ACTION ITEM: Give back each line of the data exactly as it reads, minus the pictures.

EXERCISE DATA:
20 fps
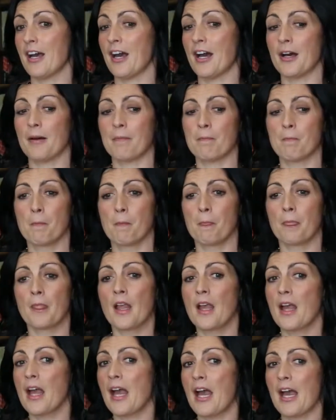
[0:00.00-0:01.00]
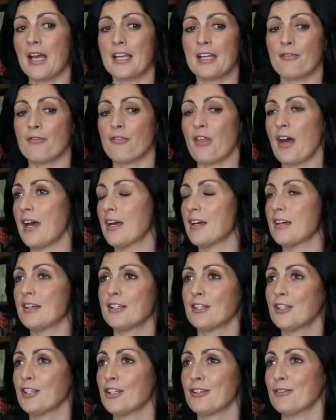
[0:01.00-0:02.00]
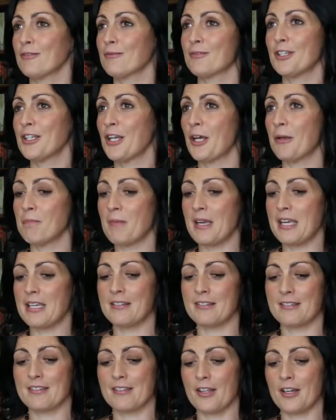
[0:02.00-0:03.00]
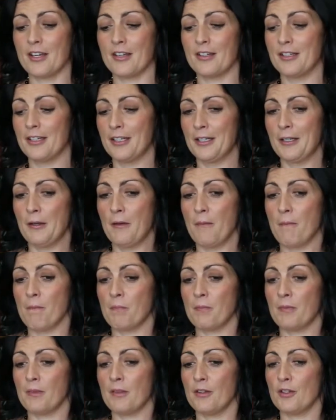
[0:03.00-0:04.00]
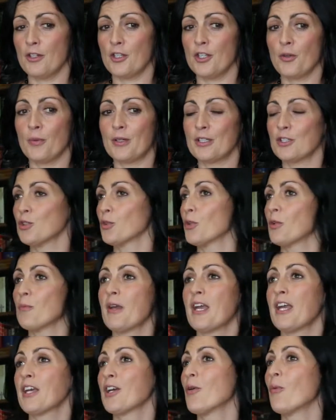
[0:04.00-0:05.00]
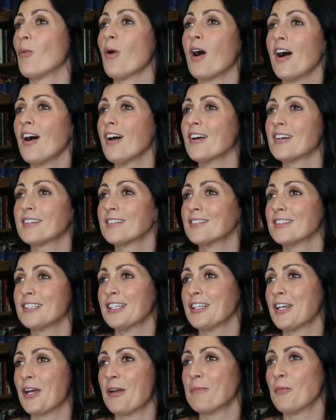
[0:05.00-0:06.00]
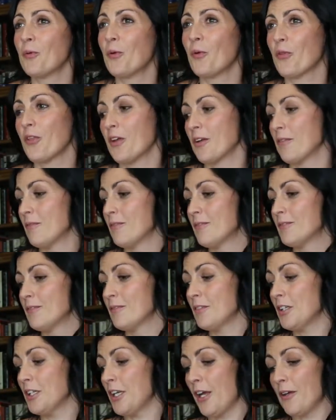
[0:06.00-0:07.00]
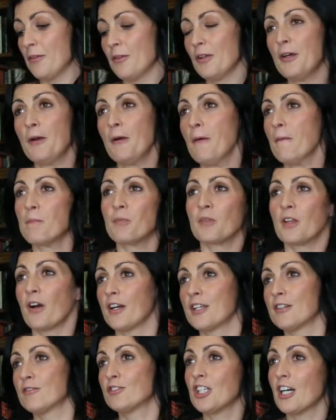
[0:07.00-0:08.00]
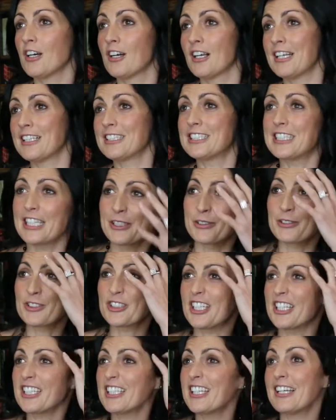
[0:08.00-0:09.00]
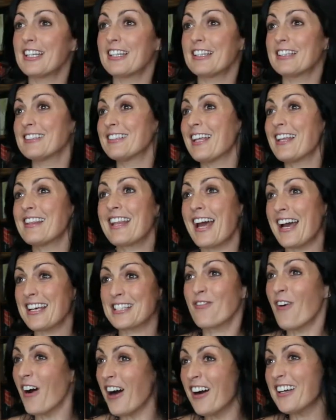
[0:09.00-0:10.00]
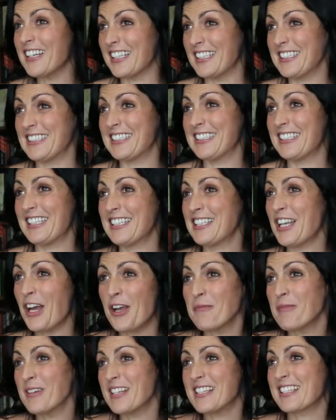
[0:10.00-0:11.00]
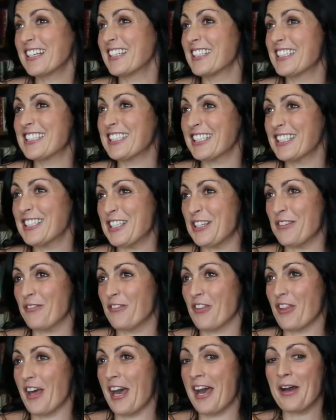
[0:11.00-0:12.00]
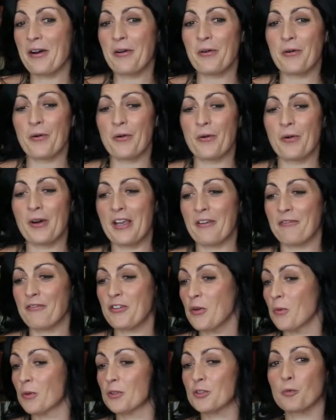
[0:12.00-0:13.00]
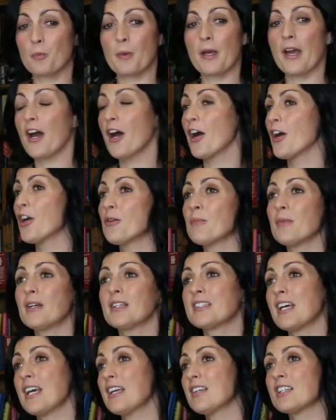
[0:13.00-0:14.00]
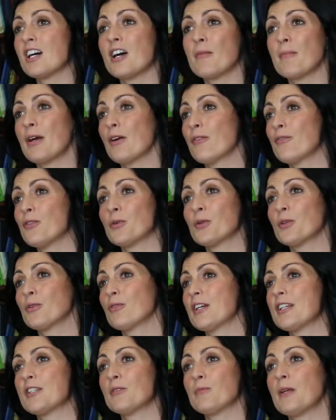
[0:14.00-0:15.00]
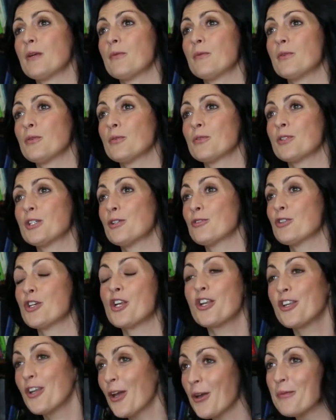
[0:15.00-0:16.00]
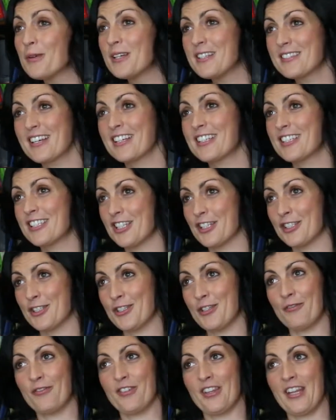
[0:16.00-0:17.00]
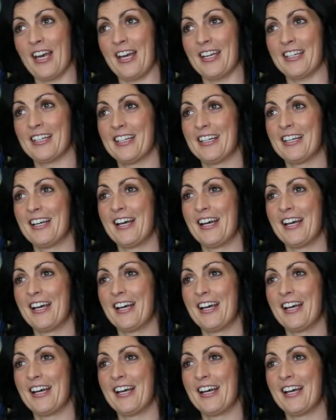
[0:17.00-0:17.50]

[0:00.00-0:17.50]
And if that, you know, means that you enjoy being at work, you know, more than, you know, kind of juggling children, then that's fine, and nobody's going to judge you for that. Or if you want to be at home and take time out of your career to be with your children, nobody's going to judge you for that.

RESULT:
20 fps
[0:00.00-0:01.00]
[0:01.00-0:02.00]
[0:02.00-0:03.00]
[0:03.00-0:04.00]
[0:04.00-0:05.00]
[0:05.00-0:06.00]
[0:06.00-0:07.00]
[0:07.00-0:08.00]
[0:08.00-0:09.00]
[0:09.00-0:10.00]
[0:10.00-0:11.00]
[0:11.00-0:12.00]
[0:12.00-0:13.00]
[0:13.00-0:14.00]
[0:14.00-0:15.00]
[0:15.00-0:16.00]
[0:16.00-0:17.00]
[0:17.00-0:17.50]

[0:00.00-0:17.50]
And if that, you know, means that you enjoy being at work, you know, more than, you know, kind of juggling children, then that's fine, and nobody's going to judge you for that. Or if you want to be at home and take time out of your career to be with your children, nobody's going to judge you for that.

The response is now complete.